* [Input]:
────────────────────

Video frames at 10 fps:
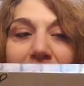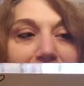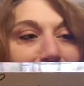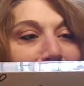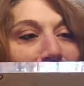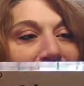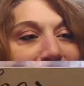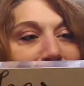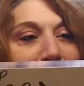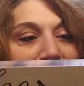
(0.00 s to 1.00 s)
Uh,
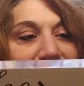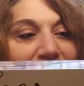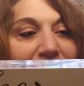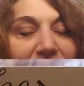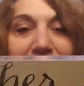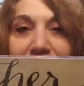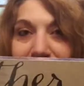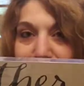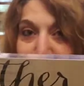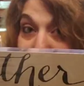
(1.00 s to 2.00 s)
Bargain Bethany
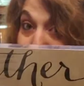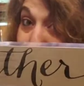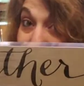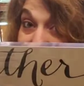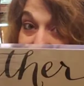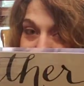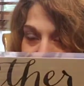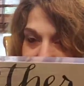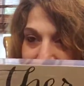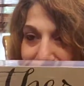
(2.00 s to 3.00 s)
made a coffee
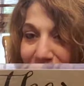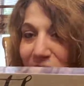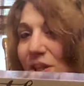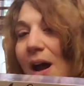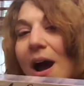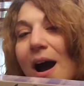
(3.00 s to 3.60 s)
table out of these.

────────────────────

* [Work instruction]:
Omit the pictures and copy the records above exactly.

* [Result of the task]:
Video frames at 10 fps:
(0.00 s to 1.00 s)
Uh,
(1.00 s to 2.00 s)
Bargain Bethany
(2.00 s to 3.00 s)
made a coffee
(3.00 s to 3.60 s)
table out of these.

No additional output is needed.